DATA FOR ANALYSIS:

=======

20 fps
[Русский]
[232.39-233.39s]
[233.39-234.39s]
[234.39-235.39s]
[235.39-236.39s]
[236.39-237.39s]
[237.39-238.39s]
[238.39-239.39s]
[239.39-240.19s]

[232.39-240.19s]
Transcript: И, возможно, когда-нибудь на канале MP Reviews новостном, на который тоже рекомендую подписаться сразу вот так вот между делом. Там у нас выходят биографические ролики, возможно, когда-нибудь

=======

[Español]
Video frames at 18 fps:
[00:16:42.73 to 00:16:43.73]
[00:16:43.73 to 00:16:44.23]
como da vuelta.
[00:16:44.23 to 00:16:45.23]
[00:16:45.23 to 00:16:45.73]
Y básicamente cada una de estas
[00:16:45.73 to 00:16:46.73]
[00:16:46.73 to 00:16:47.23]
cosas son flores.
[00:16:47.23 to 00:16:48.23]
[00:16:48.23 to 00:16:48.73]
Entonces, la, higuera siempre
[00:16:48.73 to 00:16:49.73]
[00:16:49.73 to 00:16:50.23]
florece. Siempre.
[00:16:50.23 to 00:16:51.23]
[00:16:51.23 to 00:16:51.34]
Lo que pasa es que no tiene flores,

=======

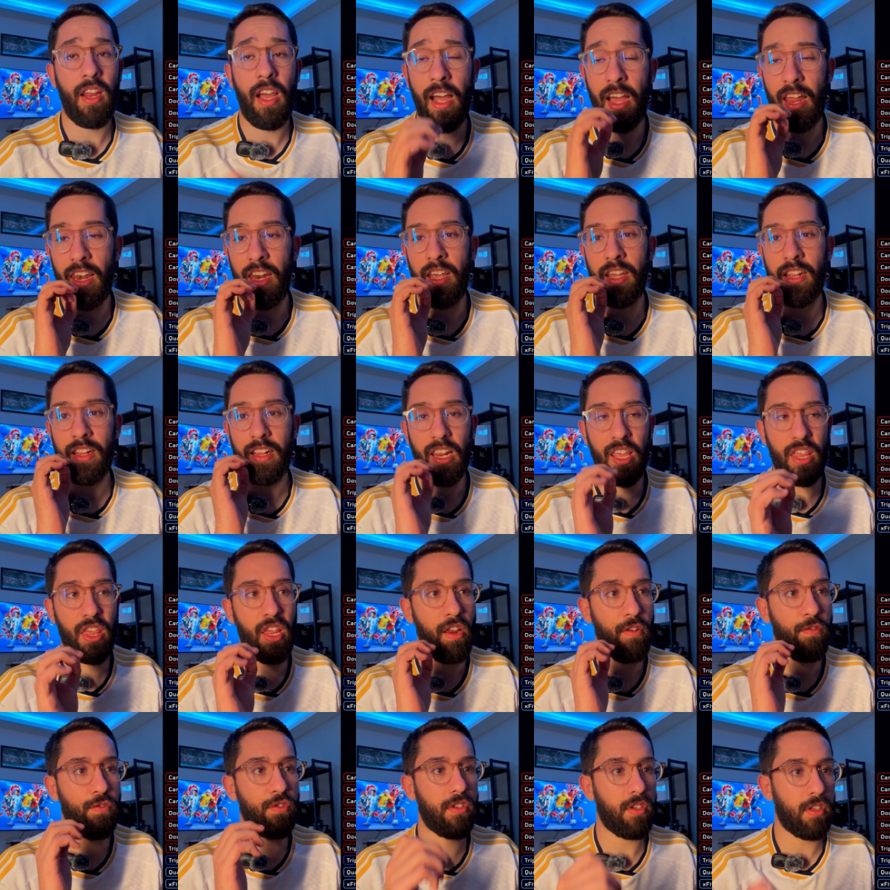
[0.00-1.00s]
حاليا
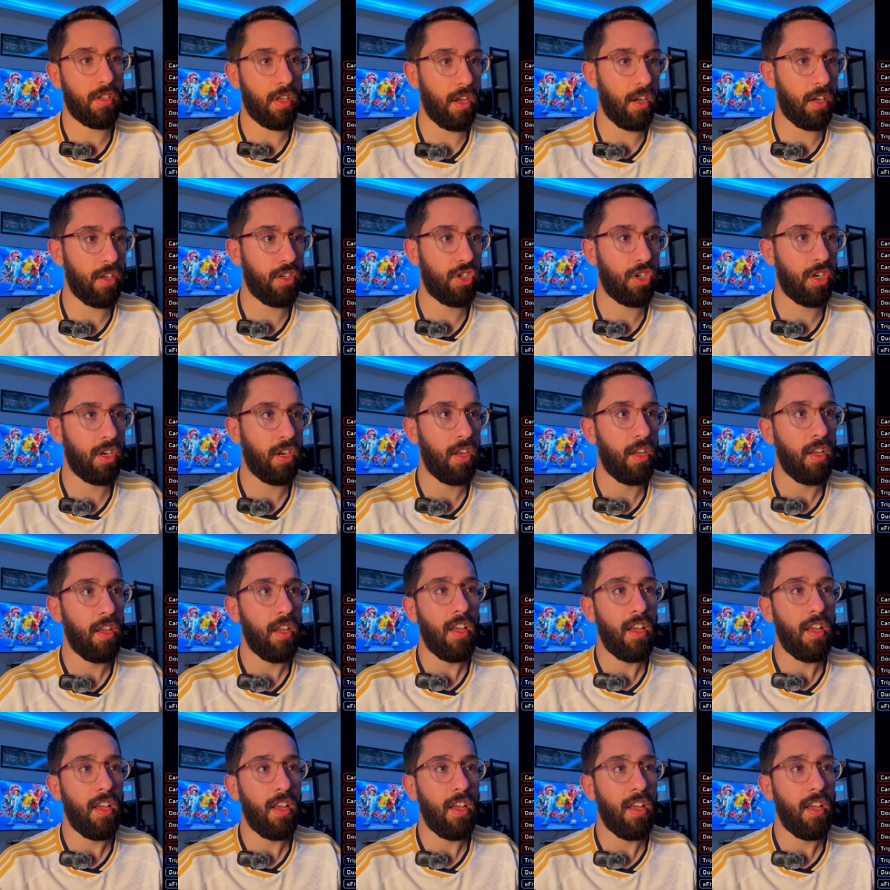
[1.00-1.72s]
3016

=======

EXERCISE DETAILS: Reproduce verbatim the lines above, from the line with "[235.39-236.39s]" through the line with "Transcript: И, возможно, когда-нибудь".

RESULT OF THIS TASK:
[235.39-236.39s]
[236.39-237.39s]
[237.39-238.39s]
[238.39-239.39s]
[239.39-240.19s]

[232.39-240.19s]
Transcript: И, возможно, когда-нибудь на канале MP Reviews новостном, на который тоже рекомендую подписаться сразу вот так вот между делом. Там у нас выходят биографические ролики, возможно, когда-нибудь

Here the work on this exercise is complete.